How to complete this task
Copying rule for the data below: pictures stay out, and only the lines from the one with "Silent video, 10 frames per second." down to the one with "Verbatim transcript: I", inclusive, are repeated exactly.

Data for the task: Begin

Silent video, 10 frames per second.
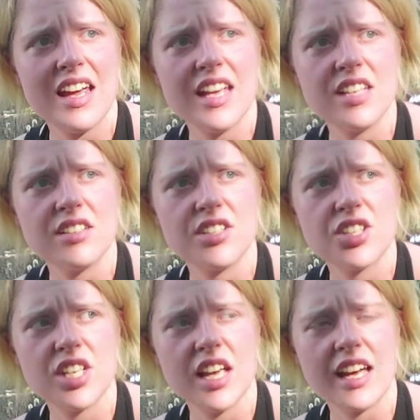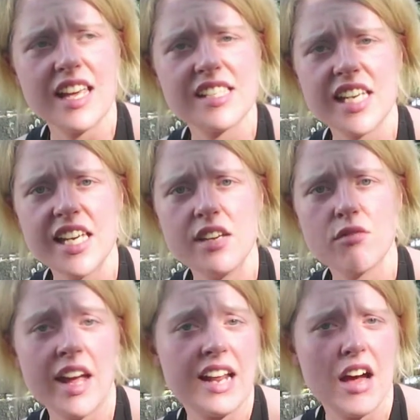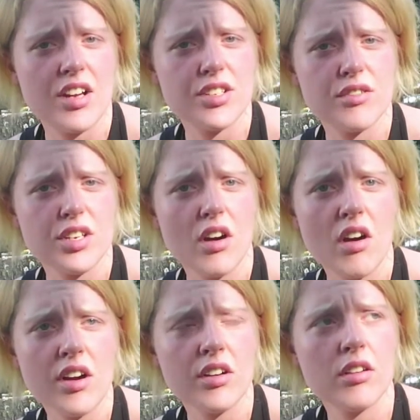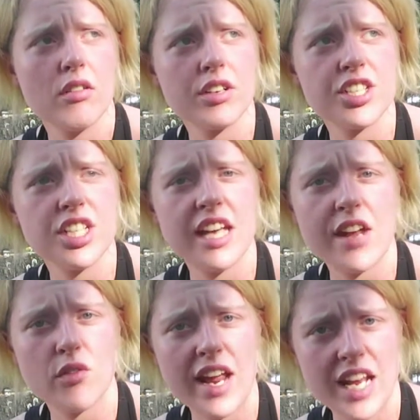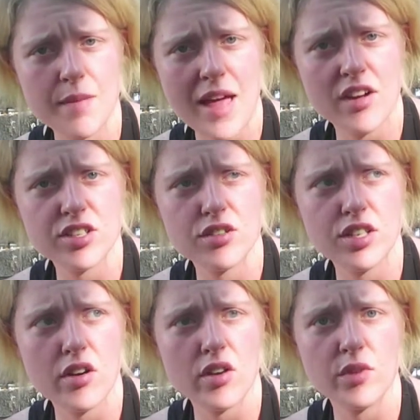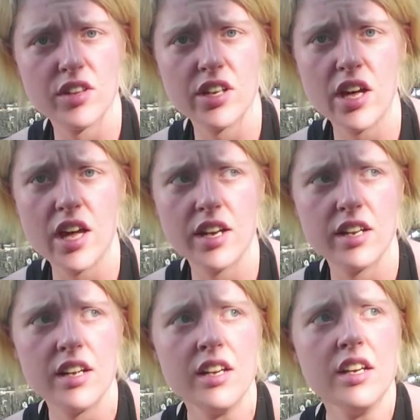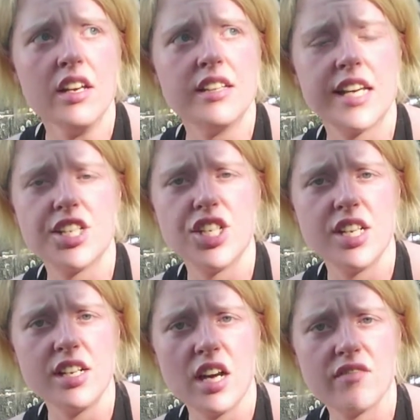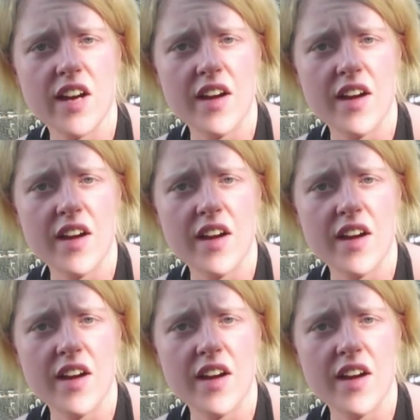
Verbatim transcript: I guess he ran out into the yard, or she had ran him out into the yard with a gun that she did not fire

Data for the task: End
Data for the task: Begin

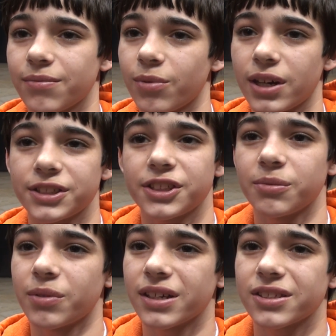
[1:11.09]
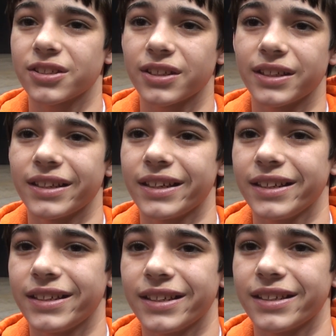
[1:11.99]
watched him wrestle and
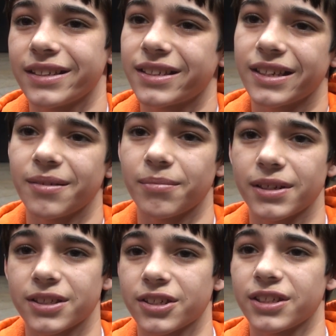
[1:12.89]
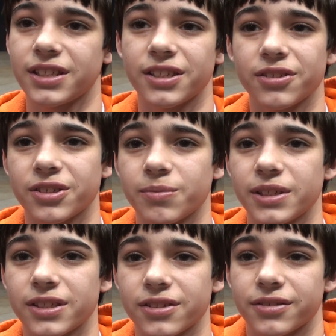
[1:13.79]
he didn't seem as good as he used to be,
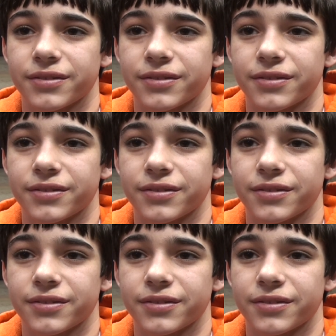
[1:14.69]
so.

Data for the task: End
Data for the task: Begin

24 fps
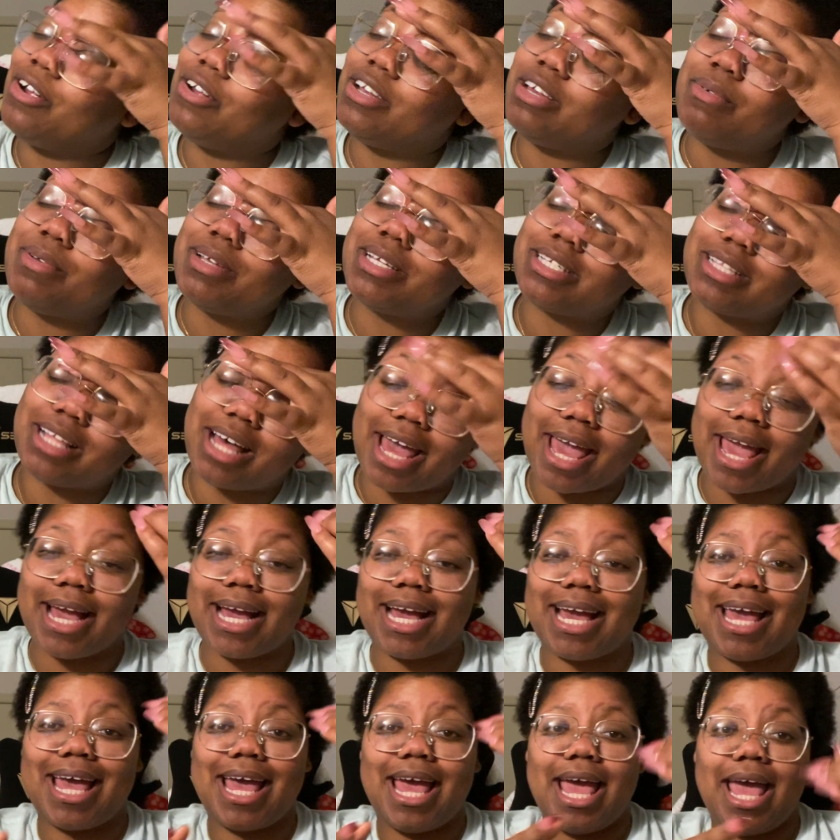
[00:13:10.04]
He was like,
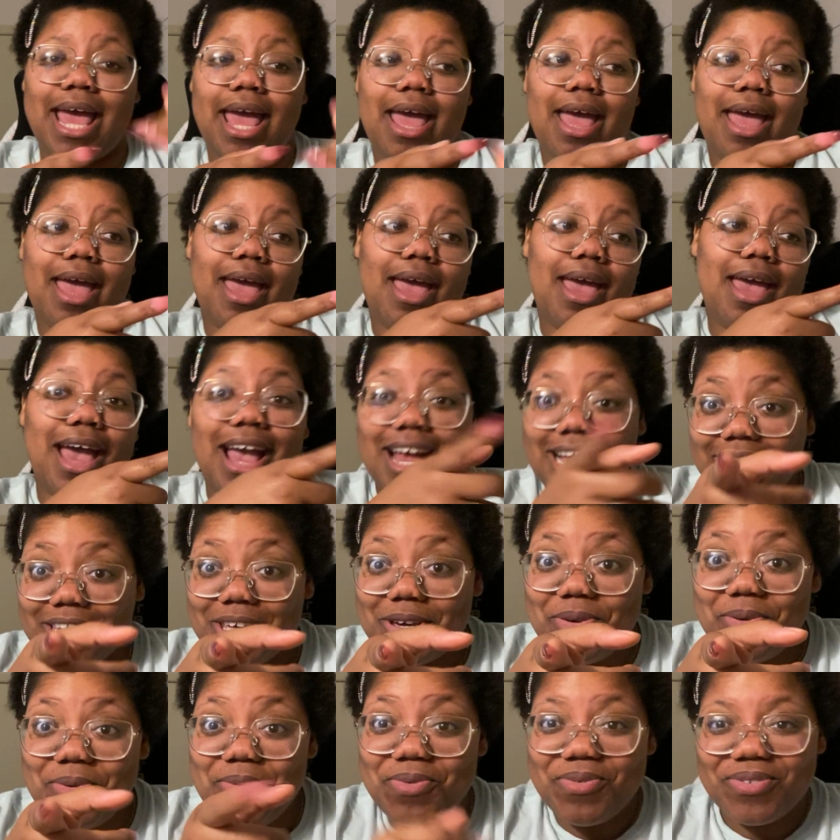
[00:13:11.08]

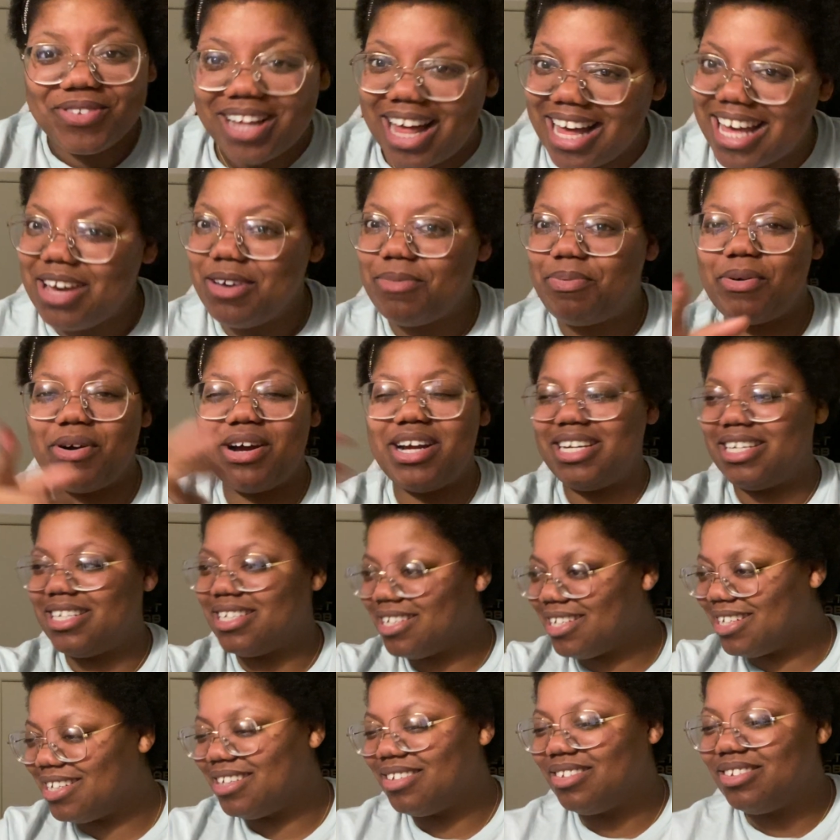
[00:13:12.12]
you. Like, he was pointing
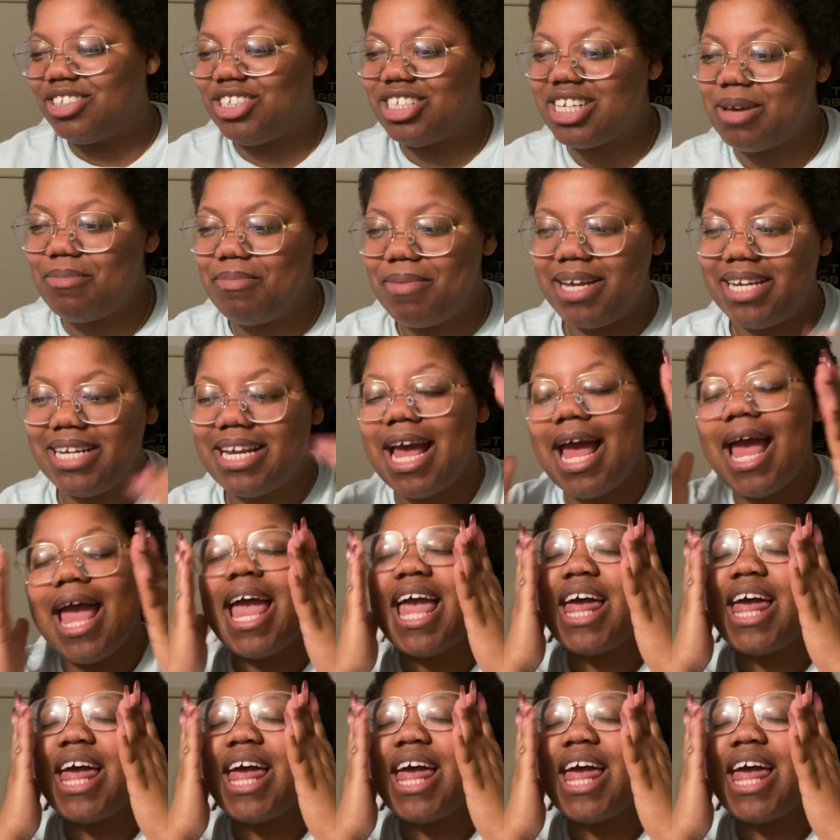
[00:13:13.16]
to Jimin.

Data for the task: End

The completed task
Silent video, 10 frames per second.
Verbatim transcript: I guess he ran out into the yard, or she had ran him out into the yard with a gun that she did not fire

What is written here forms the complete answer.